**What you should do:**
Working line by line, output the entries below exactly as they appear.

Provided material below:

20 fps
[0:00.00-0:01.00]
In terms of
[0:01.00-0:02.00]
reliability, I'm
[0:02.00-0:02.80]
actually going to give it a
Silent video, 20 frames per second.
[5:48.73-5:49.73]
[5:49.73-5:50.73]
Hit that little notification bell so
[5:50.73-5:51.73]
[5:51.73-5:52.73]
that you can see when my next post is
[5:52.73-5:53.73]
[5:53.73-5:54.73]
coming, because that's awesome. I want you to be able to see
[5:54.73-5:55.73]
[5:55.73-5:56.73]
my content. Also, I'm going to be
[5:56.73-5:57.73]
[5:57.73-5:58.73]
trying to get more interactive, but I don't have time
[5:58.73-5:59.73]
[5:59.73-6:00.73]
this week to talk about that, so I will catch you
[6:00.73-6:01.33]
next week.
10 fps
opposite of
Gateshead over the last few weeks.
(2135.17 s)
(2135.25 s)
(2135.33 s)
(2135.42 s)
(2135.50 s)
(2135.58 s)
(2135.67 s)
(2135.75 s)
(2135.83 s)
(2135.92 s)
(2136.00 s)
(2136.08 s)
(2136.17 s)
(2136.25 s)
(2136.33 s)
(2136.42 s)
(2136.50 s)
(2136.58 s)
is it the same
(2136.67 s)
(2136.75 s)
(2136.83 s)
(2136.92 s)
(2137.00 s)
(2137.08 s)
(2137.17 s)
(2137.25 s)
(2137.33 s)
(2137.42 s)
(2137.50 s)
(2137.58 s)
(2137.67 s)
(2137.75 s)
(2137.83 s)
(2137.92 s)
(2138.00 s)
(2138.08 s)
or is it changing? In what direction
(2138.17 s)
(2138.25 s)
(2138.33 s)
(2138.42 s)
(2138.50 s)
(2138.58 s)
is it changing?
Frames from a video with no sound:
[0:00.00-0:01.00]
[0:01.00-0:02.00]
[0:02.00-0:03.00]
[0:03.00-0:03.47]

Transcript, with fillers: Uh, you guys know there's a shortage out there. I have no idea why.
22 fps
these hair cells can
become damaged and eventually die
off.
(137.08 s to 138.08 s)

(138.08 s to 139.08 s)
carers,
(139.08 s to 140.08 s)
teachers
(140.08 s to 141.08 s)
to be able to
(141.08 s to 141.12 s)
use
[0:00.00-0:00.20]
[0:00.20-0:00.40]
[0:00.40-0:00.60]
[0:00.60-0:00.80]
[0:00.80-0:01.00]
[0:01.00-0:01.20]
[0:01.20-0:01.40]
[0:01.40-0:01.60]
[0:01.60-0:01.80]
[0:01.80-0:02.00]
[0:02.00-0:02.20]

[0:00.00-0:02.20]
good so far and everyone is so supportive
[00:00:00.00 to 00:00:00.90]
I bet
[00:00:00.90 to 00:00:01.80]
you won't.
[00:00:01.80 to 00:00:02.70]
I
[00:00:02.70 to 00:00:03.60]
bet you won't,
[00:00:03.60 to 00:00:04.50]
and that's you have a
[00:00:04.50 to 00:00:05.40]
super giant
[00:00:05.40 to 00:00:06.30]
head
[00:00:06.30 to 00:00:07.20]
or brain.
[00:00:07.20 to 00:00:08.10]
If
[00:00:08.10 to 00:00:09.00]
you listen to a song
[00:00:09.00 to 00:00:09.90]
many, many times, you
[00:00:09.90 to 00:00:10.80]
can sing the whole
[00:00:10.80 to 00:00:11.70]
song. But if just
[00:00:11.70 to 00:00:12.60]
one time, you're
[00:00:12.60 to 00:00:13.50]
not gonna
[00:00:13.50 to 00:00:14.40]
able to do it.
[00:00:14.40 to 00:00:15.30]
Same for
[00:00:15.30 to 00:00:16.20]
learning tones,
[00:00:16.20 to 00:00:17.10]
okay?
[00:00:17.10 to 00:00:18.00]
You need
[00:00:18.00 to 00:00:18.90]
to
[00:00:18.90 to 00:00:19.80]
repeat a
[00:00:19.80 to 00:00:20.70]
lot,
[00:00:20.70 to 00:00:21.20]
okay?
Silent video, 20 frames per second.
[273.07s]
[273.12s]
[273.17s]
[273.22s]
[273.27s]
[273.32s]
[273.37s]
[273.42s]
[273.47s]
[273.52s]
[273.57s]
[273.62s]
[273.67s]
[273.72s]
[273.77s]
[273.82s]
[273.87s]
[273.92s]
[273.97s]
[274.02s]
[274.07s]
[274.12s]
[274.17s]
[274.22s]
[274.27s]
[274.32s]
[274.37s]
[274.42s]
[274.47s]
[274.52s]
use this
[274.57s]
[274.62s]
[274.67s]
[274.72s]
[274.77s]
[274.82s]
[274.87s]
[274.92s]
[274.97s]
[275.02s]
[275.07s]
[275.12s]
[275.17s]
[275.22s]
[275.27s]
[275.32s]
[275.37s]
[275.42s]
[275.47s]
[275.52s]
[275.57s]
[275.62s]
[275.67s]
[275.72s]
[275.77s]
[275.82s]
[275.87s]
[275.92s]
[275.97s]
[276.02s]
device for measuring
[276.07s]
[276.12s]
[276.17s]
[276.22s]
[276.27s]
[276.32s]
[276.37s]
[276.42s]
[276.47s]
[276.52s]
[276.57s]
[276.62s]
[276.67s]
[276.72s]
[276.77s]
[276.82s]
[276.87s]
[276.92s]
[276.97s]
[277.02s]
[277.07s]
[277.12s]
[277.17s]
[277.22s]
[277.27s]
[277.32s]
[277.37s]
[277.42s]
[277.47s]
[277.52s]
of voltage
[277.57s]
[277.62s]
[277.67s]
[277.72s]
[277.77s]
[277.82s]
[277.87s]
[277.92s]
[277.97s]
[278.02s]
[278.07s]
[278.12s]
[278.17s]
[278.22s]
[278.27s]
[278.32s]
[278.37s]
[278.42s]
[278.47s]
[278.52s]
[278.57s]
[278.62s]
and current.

End of Provided material.

**Task response:**
20 fps
[0:00.00-0:01.00]
In terms of
[0:01.00-0:02.00]
reliability, I'm
[0:02.00-0:02.80]
actually going to give it a
Silent video, 20 frames per second.
[5:48.73-5:49.73]
[5:49.73-5:50.73]
Hit that little notification bell so
[5:50.73-5:51.73]
[5:51.73-5:52.73]
that you can see when my next post is
[5:52.73-5:53.73]
[5:53.73-5:54.73]
coming, because that's awesome. I want you to be able to see
[5:54.73-5:55.73]
[5:55.73-5:56.73]
my content. Also, I'm going to be
[5:56.73-5:57.73]
[5:57.73-5:58.73]
trying to get more interactive, but I don't have time
[5:58.73-5:59.73]
[5:59.73-6:00.73]
this week to talk about that, so I will catch you
[6:00.73-6:01.33]
next week.
10 fps
opposite of
Gateshead over the last few weeks.
(2135.17 s)
(2135.25 s)
(2135.33 s)
(2135.42 s)
(2135.50 s)
(2135.58 s)
(2135.67 s)
(2135.75 s)
(2135.83 s)
(2135.92 s)
(2136.00 s)
(2136.08 s)
(2136.17 s)
(2136.25 s)
(2136.33 s)
(2136.42 s)
(2136.50 s)
(2136.58 s)
is it the same
(2136.67 s)
(2136.75 s)
(2136.83 s)
(2136.92 s)
(2137.00 s)
(2137.08 s)
(2137.17 s)
(2137.25 s)
(2137.33 s)
(2137.42 s)
(2137.50 s)
(2137.58 s)
(2137.67 s)
(2137.75 s)
(2137.83 s)
(2137.92 s)
(2138.00 s)
(2138.08 s)
or is it changing? In what direction
(2138.17 s)
(2138.25 s)
(2138.33 s)
(2138.42 s)
(2138.50 s)
(2138.58 s)
is it changing?
Frames from a video with no sound:
[0:00.00-0:01.00]
[0:01.00-0:02.00]
[0:02.00-0:03.00]
[0:03.00-0:03.47]

Transcript, with fillers: Uh, you guys know there's a shortage out there. I have no idea why.
22 fps
these hair cells can
become damaged and eventually die
off.
(137.08 s to 138.08 s)

(138.08 s to 139.08 s)
carers,
(139.08 s to 140.08 s)
teachers
(140.08 s to 141.08 s)
to be able to
(141.08 s to 141.12 s)
use
[0:00.00-0:00.20]
[0:00.20-0:00.40]
[0:00.40-0:00.60]
[0:00.60-0:00.80]
[0:00.80-0:01.00]
[0:01.00-0:01.20]
[0:01.20-0:01.40]
[0:01.40-0:01.60]
[0:01.60-0:01.80]
[0:01.80-0:02.00]
[0:02.00-0:02.20]

[0:00.00-0:02.20]
good so far and everyone is so supportive
[00:00:00.00 to 00:00:00.90]
I bet
[00:00:00.90 to 00:00:01.80]
you won't.
[00:00:01.80 to 00:00:02.70]
I
[00:00:02.70 to 00:00:03.60]
bet you won't,
[00:00:03.60 to 00:00:04.50]
and that's you have a
[00:00:04.50 to 00:00:05.40]
super giant
[00:00:05.40 to 00:00:06.30]
head
[00:00:06.30 to 00:00:07.20]
or brain.
[00:00:07.20 to 00:00:08.10]
If
[00:00:08.10 to 00:00:09.00]
you listen to a song
[00:00:09.00 to 00:00:09.90]
many, many times, you
[00:00:09.90 to 00:00:10.80]
can sing the whole
[00:00:10.80 to 00:00:11.70]
song. But if just
[00:00:11.70 to 00:00:12.60]
one time, you're
[00:00:12.60 to 00:00:13.50]
not gonna
[00:00:13.50 to 00:00:14.40]
able to do it.
[00:00:14.40 to 00:00:15.30]
Same for
[00:00:15.30 to 00:00:16.20]
learning tones,
[00:00:16.20 to 00:00:17.10]
okay?
[00:00:17.10 to 00:00:18.00]
You need
[00:00:18.00 to 00:00:18.90]
to
[00:00:18.90 to 00:00:19.80]
repeat a
[00:00:19.80 to 00:00:20.70]
lot,
[00:00:20.70 to 00:00:21.20]
okay?
Silent video, 20 frames per second.
[273.07s]
[273.12s]
[273.17s]
[273.22s]
[273.27s]
[273.32s]
[273.37s]
[273.42s]
[273.47s]
[273.52s]
[273.57s]
[273.62s]
[273.67s]
[273.72s]
[273.77s]
[273.82s]
[273.87s]
[273.92s]
[273.97s]
[274.02s]
[274.07s]
[274.12s]
[274.17s]
[274.22s]
[274.27s]
[274.32s]
[274.37s]
[274.42s]
[274.47s]
[274.52s]
use this
[274.57s]
[274.62s]
[274.67s]
[274.72s]
[274.77s]
[274.82s]
[274.87s]
[274.92s]
[274.97s]
[275.02s]
[275.07s]
[275.12s]
[275.17s]
[275.22s]
[275.27s]
[275.32s]
[275.37s]
[275.42s]
[275.47s]
[275.52s]
[275.57s]
[275.62s]
[275.67s]
[275.72s]
[275.77s]
[275.82s]
[275.87s]
[275.92s]
[275.97s]
[276.02s]
device for measuring
[276.07s]
[276.12s]
[276.17s]
[276.22s]
[276.27s]
[276.32s]
[276.37s]
[276.42s]
[276.47s]
[276.52s]
[276.57s]
[276.62s]
[276.67s]
[276.72s]
[276.77s]
[276.82s]
[276.87s]
[276.92s]
[276.97s]
[277.02s]
[277.07s]
[277.12s]
[277.17s]
[277.22s]
[277.27s]
[277.32s]
[277.37s]
[277.42s]
[277.47s]
[277.52s]
of voltage
[277.57s]
[277.62s]
[277.67s]
[277.72s]
[277.77s]
[277.82s]
[277.87s]
[277.92s]
[277.97s]
[278.02s]
[278.07s]
[278.12s]
[278.17s]
[278.22s]
[278.27s]
[278.32s]
[278.37s]
[278.42s]
[278.47s]
[278.52s]
[278.57s]
[278.62s]
and current.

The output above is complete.